(Stored data entries)
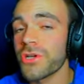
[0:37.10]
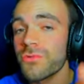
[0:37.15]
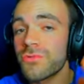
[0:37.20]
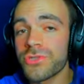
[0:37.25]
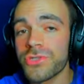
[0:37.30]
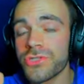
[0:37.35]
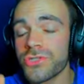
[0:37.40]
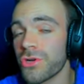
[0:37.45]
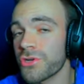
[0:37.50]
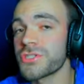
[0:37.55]
go
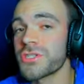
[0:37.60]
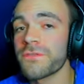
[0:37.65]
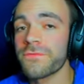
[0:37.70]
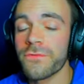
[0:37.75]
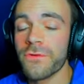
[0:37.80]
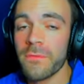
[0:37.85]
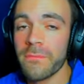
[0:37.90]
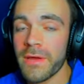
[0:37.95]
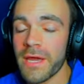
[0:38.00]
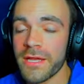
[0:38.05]
searching
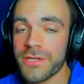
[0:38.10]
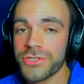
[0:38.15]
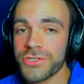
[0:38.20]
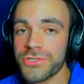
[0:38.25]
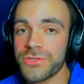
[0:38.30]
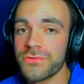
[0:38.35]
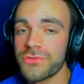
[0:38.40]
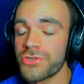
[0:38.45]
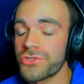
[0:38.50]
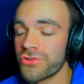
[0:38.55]
for a match
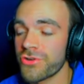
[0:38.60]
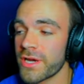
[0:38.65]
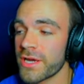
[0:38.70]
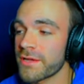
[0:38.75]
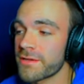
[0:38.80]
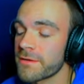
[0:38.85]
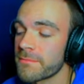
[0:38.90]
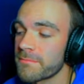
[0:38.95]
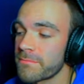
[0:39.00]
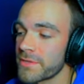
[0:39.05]
to try
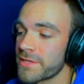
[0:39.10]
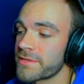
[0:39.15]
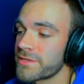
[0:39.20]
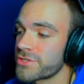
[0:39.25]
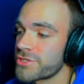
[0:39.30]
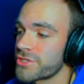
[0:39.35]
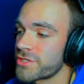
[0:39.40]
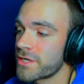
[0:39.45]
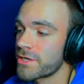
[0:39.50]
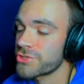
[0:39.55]
and complete
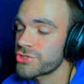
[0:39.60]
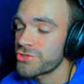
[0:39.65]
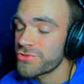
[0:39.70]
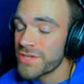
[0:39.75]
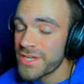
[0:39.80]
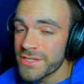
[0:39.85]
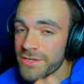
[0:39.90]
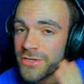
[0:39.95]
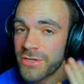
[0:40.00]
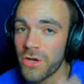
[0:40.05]
this challenge, you
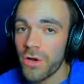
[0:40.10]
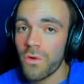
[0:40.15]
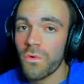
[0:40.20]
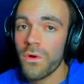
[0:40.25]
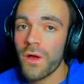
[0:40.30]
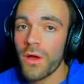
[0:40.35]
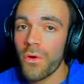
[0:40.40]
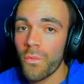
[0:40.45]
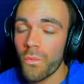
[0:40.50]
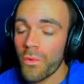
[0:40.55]
need to
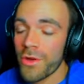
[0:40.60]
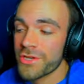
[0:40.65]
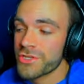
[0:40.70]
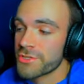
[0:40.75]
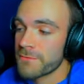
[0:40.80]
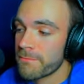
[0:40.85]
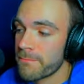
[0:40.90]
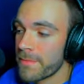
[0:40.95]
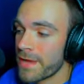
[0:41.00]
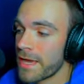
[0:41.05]
know
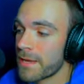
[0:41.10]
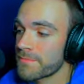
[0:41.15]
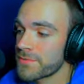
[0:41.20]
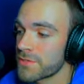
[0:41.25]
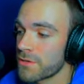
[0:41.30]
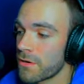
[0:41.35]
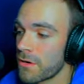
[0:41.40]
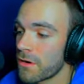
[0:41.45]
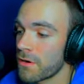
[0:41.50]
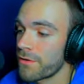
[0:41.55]
which
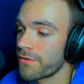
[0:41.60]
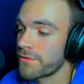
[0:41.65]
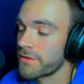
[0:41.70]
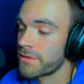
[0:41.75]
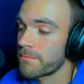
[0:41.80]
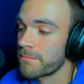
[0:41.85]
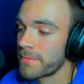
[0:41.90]
maps are the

*What to do*
Since the pictures don't belong in the copy, copy only the rest of the entries above exactly.

*Output*
[0:37.10]
[0:37.15]
[0:37.20]
[0:37.25]
[0:37.30]
[0:37.35]
[0:37.40]
[0:37.45]
[0:37.50]
[0:37.55]
go
[0:37.60]
[0:37.65]
[0:37.70]
[0:37.75]
[0:37.80]
[0:37.85]
[0:37.90]
[0:37.95]
[0:38.00]
[0:38.05]
searching
[0:38.10]
[0:38.15]
[0:38.20]
[0:38.25]
[0:38.30]
[0:38.35]
[0:38.40]
[0:38.45]
[0:38.50]
[0:38.55]
for a match
[0:38.60]
[0:38.65]
[0:38.70]
[0:38.75]
[0:38.80]
[0:38.85]
[0:38.90]
[0:38.95]
[0:39.00]
[0:39.05]
to try
[0:39.10]
[0:39.15]
[0:39.20]
[0:39.25]
[0:39.30]
[0:39.35]
[0:39.40]
[0:39.45]
[0:39.50]
[0:39.55]
and complete
[0:39.60]
[0:39.65]
[0:39.70]
[0:39.75]
[0:39.80]
[0:39.85]
[0:39.90]
[0:39.95]
[0:40.00]
[0:40.05]
this challenge, you
[0:40.10]
[0:40.15]
[0:40.20]
[0:40.25]
[0:40.30]
[0:40.35]
[0:40.40]
[0:40.45]
[0:40.50]
[0:40.55]
need to
[0:40.60]
[0:40.65]
[0:40.70]
[0:40.75]
[0:40.80]
[0:40.85]
[0:40.90]
[0:40.95]
[0:41.00]
[0:41.05]
know
[0:41.10]
[0:41.15]
[0:41.20]
[0:41.25]
[0:41.30]
[0:41.35]
[0:41.40]
[0:41.45]
[0:41.50]
[0:41.55]
which
[0:41.60]
[0:41.65]
[0:41.70]
[0:41.75]
[0:41.80]
[0:41.85]
[0:41.90]
maps are the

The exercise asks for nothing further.